Prompt Management (AI Evals)

info

Prompts are currently in beta

What is a Prompt in Statsig?

A Prompt is a way to represent an LLM prompt or a task in Statsig, with it's config. Prompts are similar to Dynamic Configs, and allow you to evaluate and roll out prompts in production without deploying code.

With Prompts, you can

  • Manage your prompt configuration outside of your application code. You can update model, configuration or prompt at runtime.
  • Team mates who have access to Statsig can collaborate and iterate on prompts, while benefitting from Statsig's production change control processes and versioning.
  • Add configuration for a new model, model provider and progressively shift production traffic to this while comparing costs, user satisfaction or any metric of interest.
  • Support advanced use cases such as
    • retrieval-augmented generation (RAG) and
    • evaluation in production.

What are Offline Evals

Offline evals offer a quick, automated grading of model outputs on a fixed test set. They catch wins / regressions early—before any real users are exposed. e.g. compare a new support‑bot’s replies to gold (human curated) answers to decide if it is good enough to ship.
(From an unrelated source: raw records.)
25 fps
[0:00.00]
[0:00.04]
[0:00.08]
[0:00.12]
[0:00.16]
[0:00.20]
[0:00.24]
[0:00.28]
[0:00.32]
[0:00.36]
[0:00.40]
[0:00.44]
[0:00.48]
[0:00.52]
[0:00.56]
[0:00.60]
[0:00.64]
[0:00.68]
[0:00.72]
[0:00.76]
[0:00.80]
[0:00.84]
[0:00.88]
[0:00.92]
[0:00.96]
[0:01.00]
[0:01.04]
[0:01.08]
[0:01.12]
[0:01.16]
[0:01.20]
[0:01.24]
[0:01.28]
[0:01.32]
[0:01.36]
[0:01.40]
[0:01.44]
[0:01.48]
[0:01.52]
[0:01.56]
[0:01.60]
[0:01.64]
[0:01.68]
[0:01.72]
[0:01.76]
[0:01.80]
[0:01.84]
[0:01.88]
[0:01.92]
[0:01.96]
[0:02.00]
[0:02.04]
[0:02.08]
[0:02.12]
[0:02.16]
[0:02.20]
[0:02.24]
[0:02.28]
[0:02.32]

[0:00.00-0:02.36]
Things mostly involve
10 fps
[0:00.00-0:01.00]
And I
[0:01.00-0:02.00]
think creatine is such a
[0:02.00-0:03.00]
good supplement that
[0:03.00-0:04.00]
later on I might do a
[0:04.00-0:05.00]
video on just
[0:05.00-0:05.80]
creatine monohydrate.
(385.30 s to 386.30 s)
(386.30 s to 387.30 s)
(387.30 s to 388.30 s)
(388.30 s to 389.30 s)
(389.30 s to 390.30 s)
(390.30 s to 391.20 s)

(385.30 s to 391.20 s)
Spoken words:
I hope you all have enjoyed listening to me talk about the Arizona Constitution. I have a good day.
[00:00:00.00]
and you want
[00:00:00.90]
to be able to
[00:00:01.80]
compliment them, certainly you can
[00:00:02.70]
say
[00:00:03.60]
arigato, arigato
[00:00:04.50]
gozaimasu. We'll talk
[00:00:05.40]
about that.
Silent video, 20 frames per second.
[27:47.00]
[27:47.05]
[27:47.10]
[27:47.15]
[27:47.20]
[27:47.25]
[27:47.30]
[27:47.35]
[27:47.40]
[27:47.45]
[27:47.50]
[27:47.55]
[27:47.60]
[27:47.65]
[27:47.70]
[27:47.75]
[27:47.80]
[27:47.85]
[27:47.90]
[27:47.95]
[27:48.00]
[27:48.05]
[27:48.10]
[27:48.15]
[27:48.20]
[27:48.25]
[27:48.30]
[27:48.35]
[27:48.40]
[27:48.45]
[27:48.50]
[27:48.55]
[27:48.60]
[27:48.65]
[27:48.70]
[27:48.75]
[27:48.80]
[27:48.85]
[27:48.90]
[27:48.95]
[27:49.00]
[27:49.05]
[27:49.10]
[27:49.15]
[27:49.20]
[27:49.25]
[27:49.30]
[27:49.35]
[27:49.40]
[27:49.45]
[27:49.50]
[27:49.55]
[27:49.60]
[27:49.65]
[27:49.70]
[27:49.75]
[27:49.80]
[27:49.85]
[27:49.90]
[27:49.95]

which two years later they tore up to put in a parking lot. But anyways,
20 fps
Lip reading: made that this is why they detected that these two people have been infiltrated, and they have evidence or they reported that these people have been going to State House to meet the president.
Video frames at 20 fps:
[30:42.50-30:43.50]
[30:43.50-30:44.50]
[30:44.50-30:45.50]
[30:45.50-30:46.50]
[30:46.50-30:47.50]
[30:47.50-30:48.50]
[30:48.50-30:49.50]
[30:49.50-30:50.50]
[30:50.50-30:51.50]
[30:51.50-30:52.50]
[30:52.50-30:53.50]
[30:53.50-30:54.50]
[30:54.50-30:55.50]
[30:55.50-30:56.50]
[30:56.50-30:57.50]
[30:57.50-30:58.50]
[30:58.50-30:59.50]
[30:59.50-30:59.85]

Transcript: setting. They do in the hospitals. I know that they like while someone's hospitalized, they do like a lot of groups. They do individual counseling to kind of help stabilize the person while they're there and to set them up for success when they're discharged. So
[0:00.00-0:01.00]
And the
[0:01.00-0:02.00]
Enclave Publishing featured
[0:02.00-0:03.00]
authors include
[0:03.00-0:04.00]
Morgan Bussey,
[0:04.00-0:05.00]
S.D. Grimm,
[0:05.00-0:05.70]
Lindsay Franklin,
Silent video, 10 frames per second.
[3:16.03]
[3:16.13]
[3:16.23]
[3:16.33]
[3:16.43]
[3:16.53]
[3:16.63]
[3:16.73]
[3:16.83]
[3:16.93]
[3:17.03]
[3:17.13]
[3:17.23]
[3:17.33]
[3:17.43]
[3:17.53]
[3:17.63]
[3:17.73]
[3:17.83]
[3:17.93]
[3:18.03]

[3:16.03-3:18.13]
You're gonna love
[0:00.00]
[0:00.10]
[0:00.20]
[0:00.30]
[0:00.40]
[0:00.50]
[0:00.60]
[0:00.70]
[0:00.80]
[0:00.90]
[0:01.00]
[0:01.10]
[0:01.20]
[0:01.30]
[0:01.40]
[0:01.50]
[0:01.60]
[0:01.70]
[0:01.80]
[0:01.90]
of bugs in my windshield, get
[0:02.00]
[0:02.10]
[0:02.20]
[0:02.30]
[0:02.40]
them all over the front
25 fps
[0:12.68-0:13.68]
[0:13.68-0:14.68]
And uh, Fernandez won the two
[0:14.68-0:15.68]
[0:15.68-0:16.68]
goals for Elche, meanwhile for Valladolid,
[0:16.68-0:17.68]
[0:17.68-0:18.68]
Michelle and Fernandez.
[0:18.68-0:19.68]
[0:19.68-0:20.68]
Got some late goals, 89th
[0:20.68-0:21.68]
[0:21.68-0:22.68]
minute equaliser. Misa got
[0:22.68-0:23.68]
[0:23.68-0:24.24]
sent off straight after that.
Steps to do this on Statsig -

  1. Create a Prompt. This contains the prompt for your task (e.g. Classify tickets as high, medium or low urgency based on ticket text)
  2. Upload a sample dataset - with example inputs and ideal answers (e.g. Ticket1 text, High; Ticket2 text, Low)
  3. Run your AI on that dataset to produce output. (e.g. classify each ticket in this example)
  4. Grade or score the outputs. You can do this by comparing ideal answer in the dataset with the output your AI generated.
  5. Create multiple versions of your prompts. Compare scores across versions and promote the best one to be Live.

What are Online Evals

Online evals let you grade your model output in production on real world use cases. You can run the "live" version of a prompt, but can also shadow run "candidate" versions of a prompt, without exposing users to them. Grading works directly on the model output, and has to work without a ground truth to compare against.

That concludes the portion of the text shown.